C and Erlang: Erlang Port example

Question

Disclaimer: The author of the question has an average knowledge of Erlang and a basic knowledge of C.

I am reading the Interoperability Tutorial User Guide now. I have successfully compiled the complex.c example and it works with the Erlang Port without any problems.

However, I would like to understand how the actual C code works. I understand it in general: in the example it reads 2 bytes from the standard input and checks the first byte. Depending on the first byte it calls either foo or bar function. This is the limit of my understanding of it right now.

So, if we take both erl_comm.c:

/* erl_comm.c */

typedef unsigned char byte;

read_cmd(byte *buf)
{
  int len;

  if (read_exact(buf, 2) != 2)
    return(-1);
  len = (buf[0] << 8) | buf[1];
  return read_exact(buf, len);
}

write_cmd(byte *buf, int len)
{
  byte li;

  li = (len >> 8) & 0xff;
  write_exact(&li, 1);

  li = len & 0xff;
  write_exact(&li, 1);

  return write_exact(buf, len);
}

read_exact(byte *buf, int len)
{
  int i, got=0;

  do {
    if ((i = read(0, buf+got, len-got)) <= 0)
      return(i);
    got += i;
  } while (got<len);

  return(len);
}

write_exact(byte *buf, int len)
{
  int i, wrote = 0;

  do {
    if ((i = write(1, buf+wrote, len-wrote)) <= 0)
      return (i);
    wrote += i;
  } while (wrote<len);

  return (len);
}

and port.c:

/* port.c */

typedef unsigned char byte;

int main() {
  int fn, arg, res;
  byte buf[100];

  while (read_cmd(buf) > 0) {
    fn = buf[0];
    arg = buf[1];

    if (fn == 1) {
      res = foo(arg);
    } else if (fn == 2) {
      res = bar(arg);
    }

    buf[0] = res;
    write_cmd(buf, 1);
  }
}

What does each function actually do there? What purpose do li, len, i, wrote, got variables actually serve?

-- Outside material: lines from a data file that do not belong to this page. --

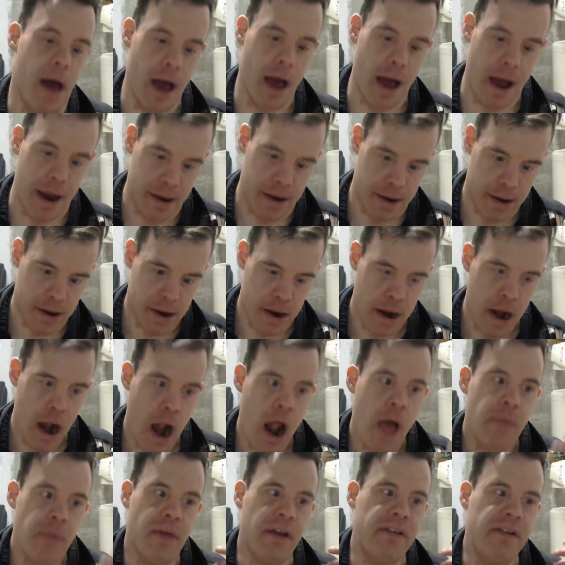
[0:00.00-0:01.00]
on.
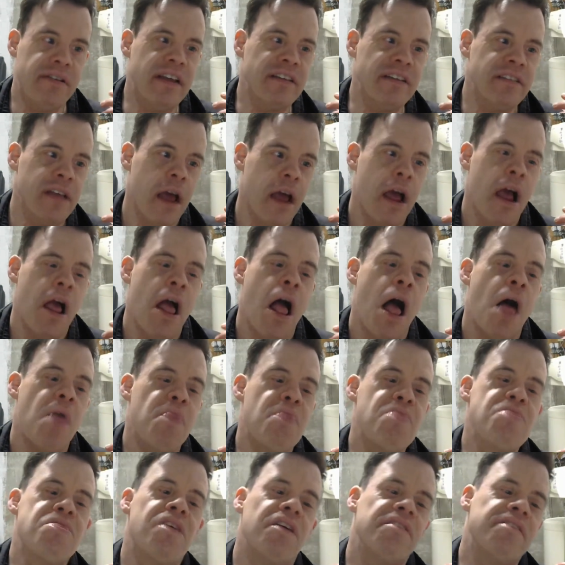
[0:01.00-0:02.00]
The
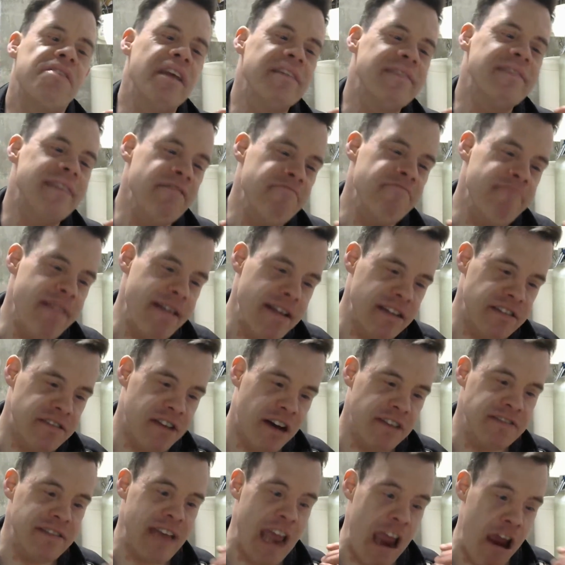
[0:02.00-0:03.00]
Disney
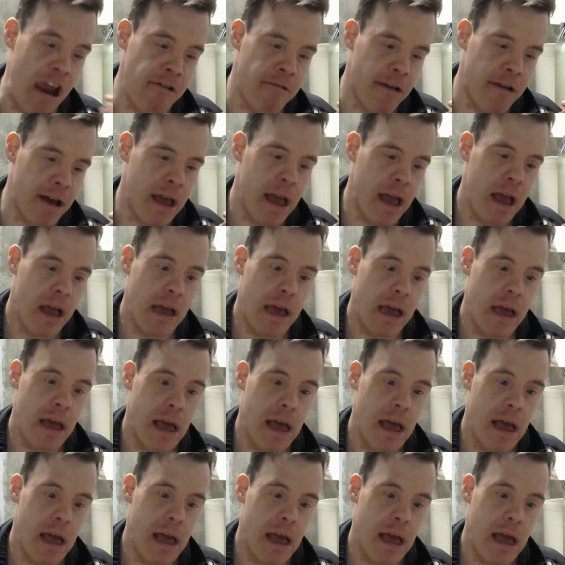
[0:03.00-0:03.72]
Renaissance era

Some more small questions:

Why do not the functions have any return types, even voids?
When Erlang port sends data to C, the first byte determines a function to be called. If the byte holds the decimal 1, then foo() is called, if the byte holds the decimal 2, then bar() is called. If not changed anyhow this protocol can be used to call up to 255 different C functions with only 1 parameter each. Is that right?
"Adding the length indicator will be done automatically by the Erlang port, but must be done explicitly in the external C program". What does that mean? On which line of code is it done?
From the Tutorial: "By default, the C program should read from standard input (file descriptor 0) and write to standard output (file descriptor 1)." Then: "Note that stdin and stdout are for buffered input/output and should not be used for the communication with Erlang!" What is the catch here?
why buf is initialized to [100]?

Inaimathi · Accepted Answer · 2012-05-08T03:15:40.720

This answer is likewise disclaimed (I'm not an Erlang or C programmer, I just happen to be going through the same material)

Your initial model is a bit off. The way the code actually works is by reading the first two bytes from stdin, assuming that it signifies the length of the actual message, then reading that many more bytes from stdin. In this specific case, it happens that the actual message is always two bytes (a number corresponding to a function and a single integer argument to pass to it).

0 - a) read_exact reads len bytes from stdin, read_cmd uses read_exact first to determine how many bytes it should read (either a number signified by the first two bytes, or none if there are fewer than two bytes available), and then to read that many bytes. write_exact writes len bytes to stdout, write_cmd uses write_exact to output a two byte length header, followed by a message (hopefully) of the appropriate length.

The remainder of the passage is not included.